Work task: Make an exact copy of the records that follow, with each picture omitted.
·····
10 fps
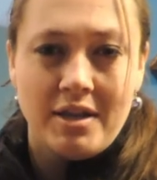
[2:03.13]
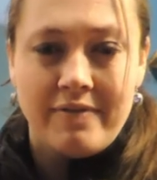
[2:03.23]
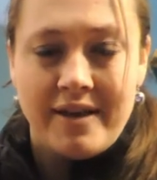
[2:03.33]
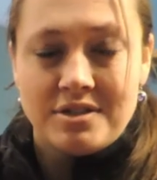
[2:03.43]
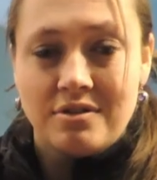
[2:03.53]

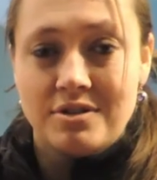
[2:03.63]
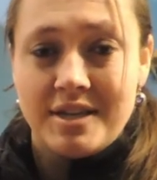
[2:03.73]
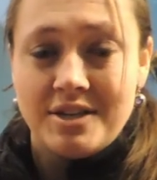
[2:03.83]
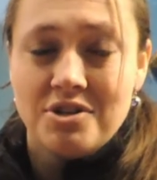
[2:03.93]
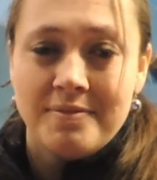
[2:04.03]

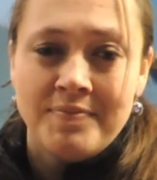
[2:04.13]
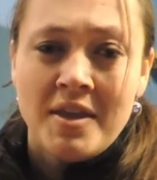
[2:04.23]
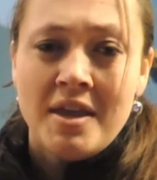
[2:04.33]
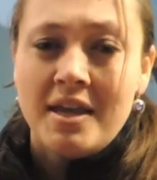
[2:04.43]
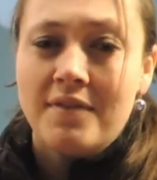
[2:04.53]
neovascularization.
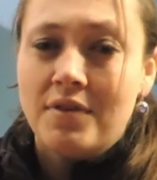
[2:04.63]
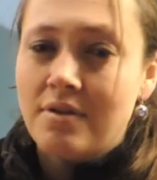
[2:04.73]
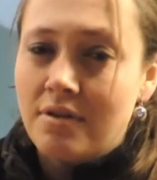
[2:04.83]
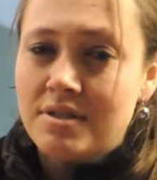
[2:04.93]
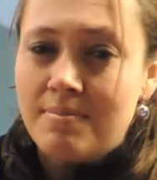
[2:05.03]
If
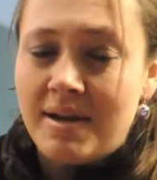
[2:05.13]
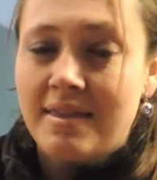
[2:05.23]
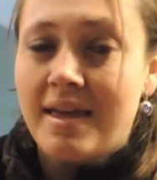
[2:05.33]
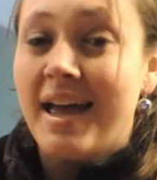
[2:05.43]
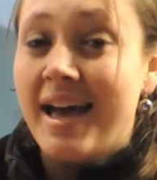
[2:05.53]
you know
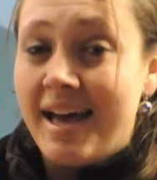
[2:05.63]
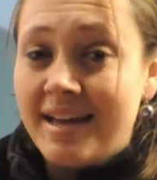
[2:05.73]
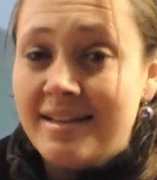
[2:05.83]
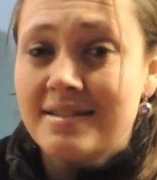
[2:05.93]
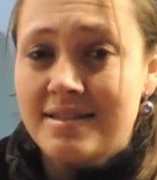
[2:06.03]
somebody that
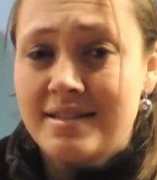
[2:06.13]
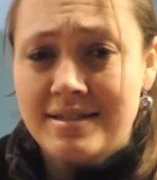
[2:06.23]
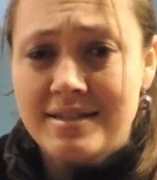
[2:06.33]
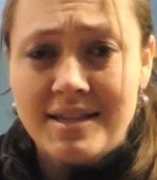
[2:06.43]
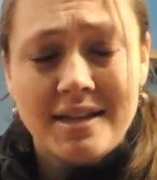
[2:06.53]
has
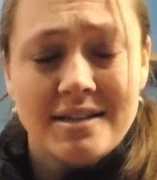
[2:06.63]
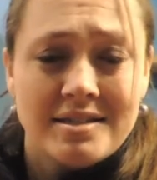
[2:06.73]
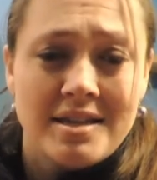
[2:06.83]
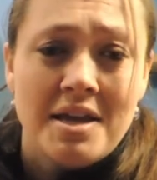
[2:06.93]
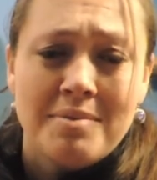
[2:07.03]
this
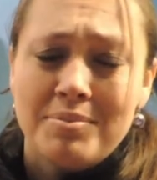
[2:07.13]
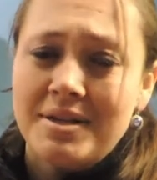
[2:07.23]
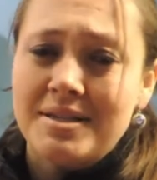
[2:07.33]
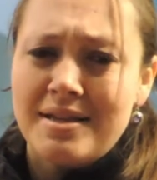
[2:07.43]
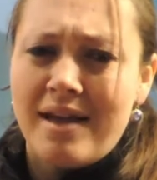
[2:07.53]
disease,
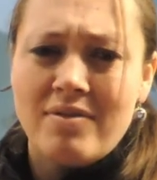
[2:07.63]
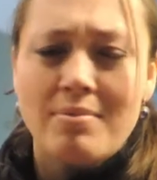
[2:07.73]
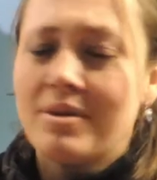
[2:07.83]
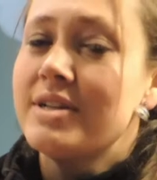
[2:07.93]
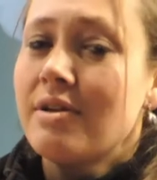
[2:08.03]
please have
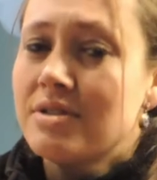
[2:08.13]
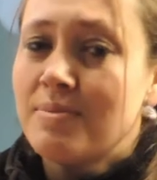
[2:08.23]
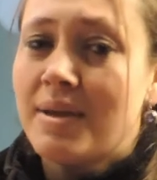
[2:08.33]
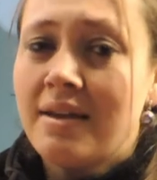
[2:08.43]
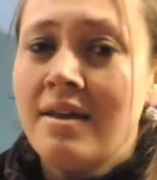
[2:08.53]
them reach out
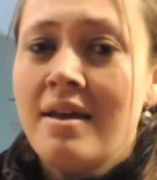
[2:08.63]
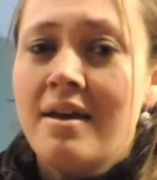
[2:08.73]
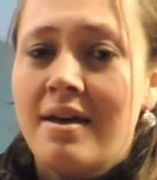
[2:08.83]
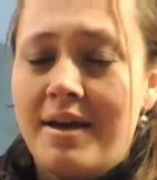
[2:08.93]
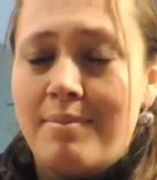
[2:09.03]
to me
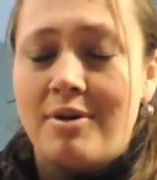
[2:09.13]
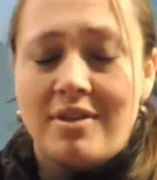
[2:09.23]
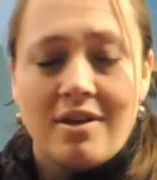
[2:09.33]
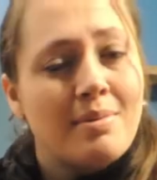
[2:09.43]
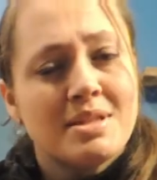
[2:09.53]
um,
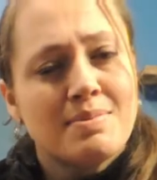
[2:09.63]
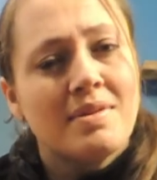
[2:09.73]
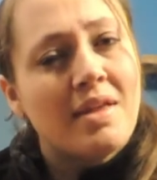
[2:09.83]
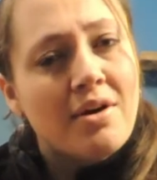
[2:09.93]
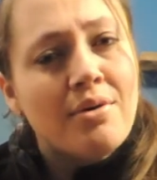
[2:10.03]
on the comments
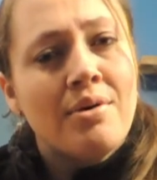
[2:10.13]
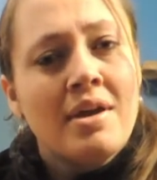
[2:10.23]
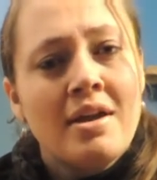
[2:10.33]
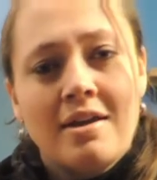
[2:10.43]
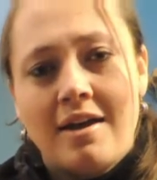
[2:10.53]
below.
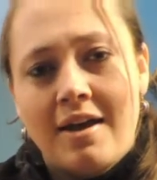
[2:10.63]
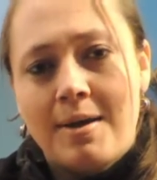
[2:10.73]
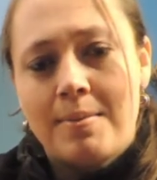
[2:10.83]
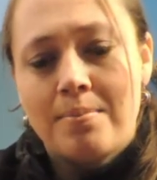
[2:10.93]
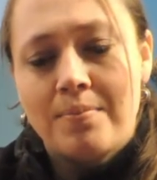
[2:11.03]

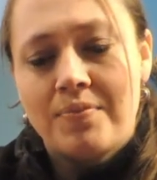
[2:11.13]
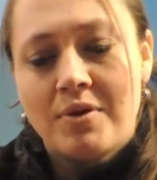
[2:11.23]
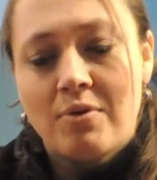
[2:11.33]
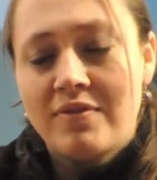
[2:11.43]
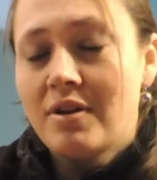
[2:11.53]
Um,
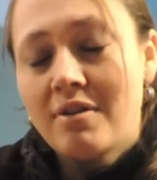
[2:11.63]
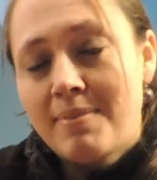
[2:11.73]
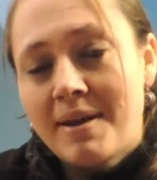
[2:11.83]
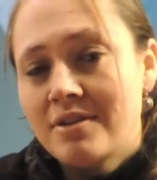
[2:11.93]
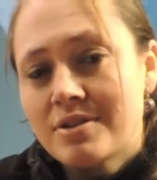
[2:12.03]
or if you know
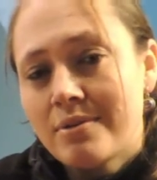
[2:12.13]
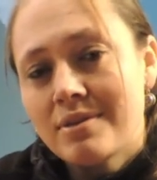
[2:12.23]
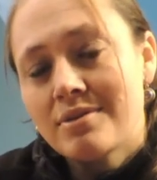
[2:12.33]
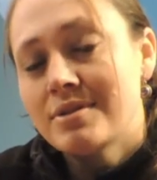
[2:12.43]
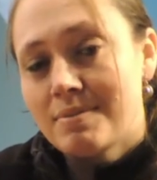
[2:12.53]
anybody who's
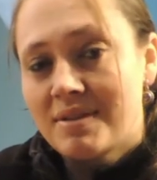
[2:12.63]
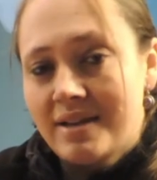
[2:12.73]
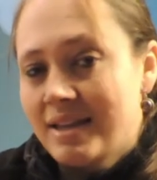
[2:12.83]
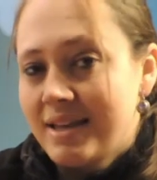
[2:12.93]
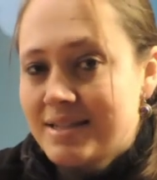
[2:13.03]
going through something
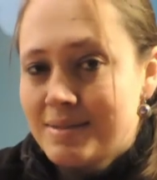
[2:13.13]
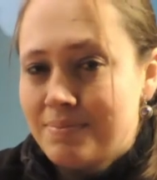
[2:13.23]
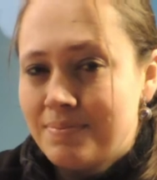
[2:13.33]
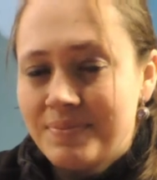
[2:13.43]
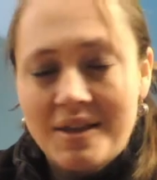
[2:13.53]
like
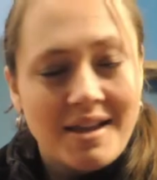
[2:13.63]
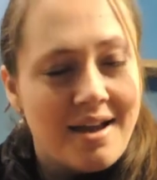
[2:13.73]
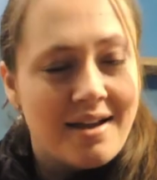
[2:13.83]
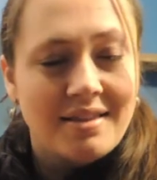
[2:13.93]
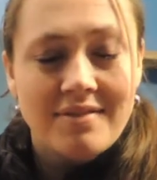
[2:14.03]
this.
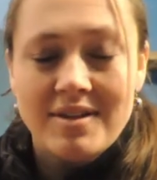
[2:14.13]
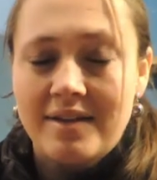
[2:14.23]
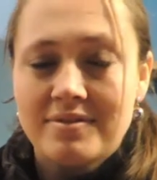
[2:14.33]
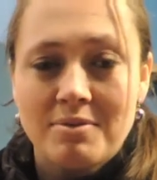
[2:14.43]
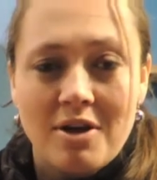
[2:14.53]
Yeah, I'd love to
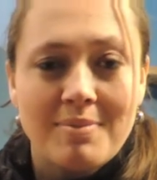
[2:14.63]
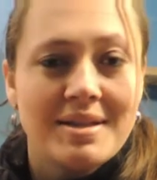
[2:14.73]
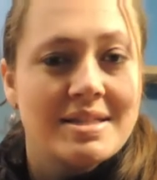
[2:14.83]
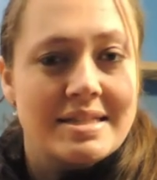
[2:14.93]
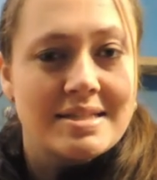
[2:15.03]
have some
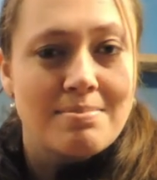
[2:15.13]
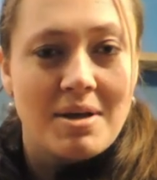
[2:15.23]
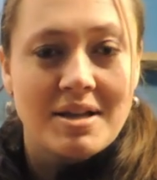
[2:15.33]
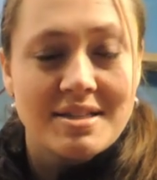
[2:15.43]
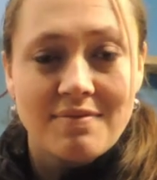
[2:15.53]
comments and some
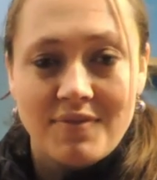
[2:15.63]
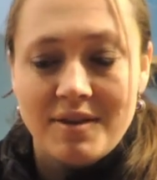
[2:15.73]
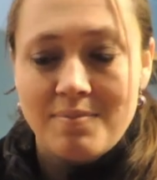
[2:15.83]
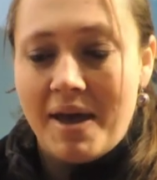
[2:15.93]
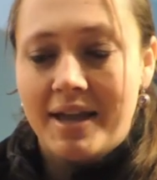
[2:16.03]
positive
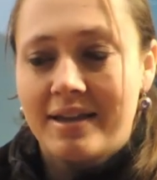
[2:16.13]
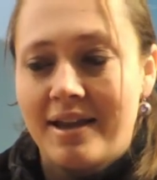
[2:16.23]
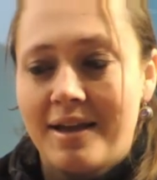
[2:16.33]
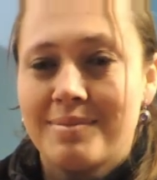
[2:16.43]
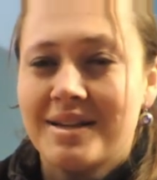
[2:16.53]
feedback
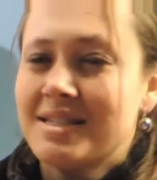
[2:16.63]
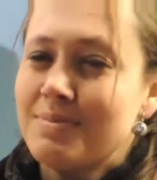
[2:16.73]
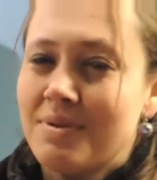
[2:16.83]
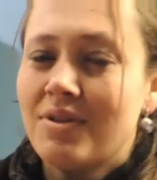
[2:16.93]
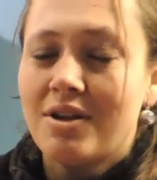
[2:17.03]
um, because
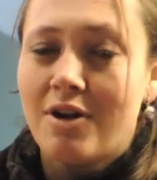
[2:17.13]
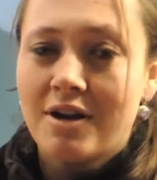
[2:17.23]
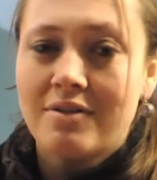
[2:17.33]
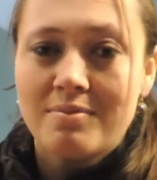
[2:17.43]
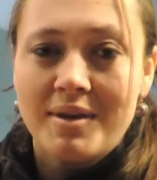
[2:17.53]
it's been really
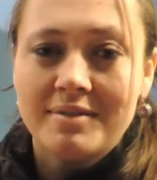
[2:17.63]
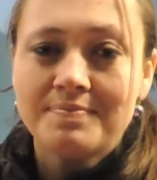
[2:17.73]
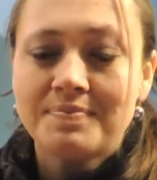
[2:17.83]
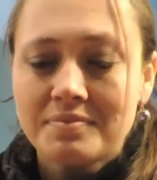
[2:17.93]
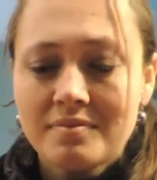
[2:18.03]
hard for me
·····
Answer section:
10 fps
[2:03.13]
[2:03.23]
[2:03.33]
[2:03.43]
[2:03.53]

[2:03.63]
[2:03.73]
[2:03.83]
[2:03.93]
[2:04.03]

[2:04.13]
[2:04.23]
[2:04.33]
[2:04.43]
[2:04.53]
neovascularization.
[2:04.63]
[2:04.73]
[2:04.83]
[2:04.93]
[2:05.03]
If
[2:05.13]
[2:05.23]
[2:05.33]
[2:05.43]
[2:05.53]
you know
[2:05.63]
[2:05.73]
[2:05.83]
[2:05.93]
[2:06.03]
somebody that
[2:06.13]
[2:06.23]
[2:06.33]
[2:06.43]
[2:06.53]
has
[2:06.63]
[2:06.73]
[2:06.83]
[2:06.93]
[2:07.03]
this
[2:07.13]
[2:07.23]
[2:07.33]
[2:07.43]
[2:07.53]
disease,
[2:07.63]
[2:07.73]
[2:07.83]
[2:07.93]
[2:08.03]
please have
[2:08.13]
[2:08.23]
[2:08.33]
[2:08.43]
[2:08.53]
them reach out
[2:08.63]
[2:08.73]
[2:08.83]
[2:08.93]
[2:09.03]
to me
[2:09.13]
[2:09.23]
[2:09.33]
[2:09.43]
[2:09.53]
um,
[2:09.63]
[2:09.73]
[2:09.83]
[2:09.93]
[2:10.03]
on the comments
[2:10.13]
[2:10.23]
[2:10.33]
[2:10.43]
[2:10.53]
below.
[2:10.63]
[2:10.73]
[2:10.83]
[2:10.93]
[2:11.03]

[2:11.13]
[2:11.23]
[2:11.33]
[2:11.43]
[2:11.53]
Um,
[2:11.63]
[2:11.73]
[2:11.83]
[2:11.93]
[2:12.03]
or if you know
[2:12.13]
[2:12.23]
[2:12.33]
[2:12.43]
[2:12.53]
anybody who's
[2:12.63]
[2:12.73]
[2:12.83]
[2:12.93]
[2:13.03]
going through something
[2:13.13]
[2:13.23]
[2:13.33]
[2:13.43]
[2:13.53]
like
[2:13.63]
[2:13.73]
[2:13.83]
[2:13.93]
[2:14.03]
this.
[2:14.13]
[2:14.23]
[2:14.33]
[2:14.43]
[2:14.53]
Yeah, I'd love to
[2:14.63]
[2:14.73]
[2:14.83]
[2:14.93]
[2:15.03]
have some
[2:15.13]
[2:15.23]
[2:15.33]
[2:15.43]
[2:15.53]
comments and some
[2:15.63]
[2:15.73]
[2:15.83]
[2:15.93]
[2:16.03]
positive
[2:16.13]
[2:16.23]
[2:16.33]
[2:16.43]
[2:16.53]
feedback
[2:16.63]
[2:16.73]
[2:16.83]
[2:16.93]
[2:17.03]
um, because
[2:17.13]
[2:17.23]
[2:17.33]
[2:17.43]
[2:17.53]
it's been really
[2:17.63]
[2:17.73]
[2:17.83]
[2:17.93]
[2:18.03]
hard for me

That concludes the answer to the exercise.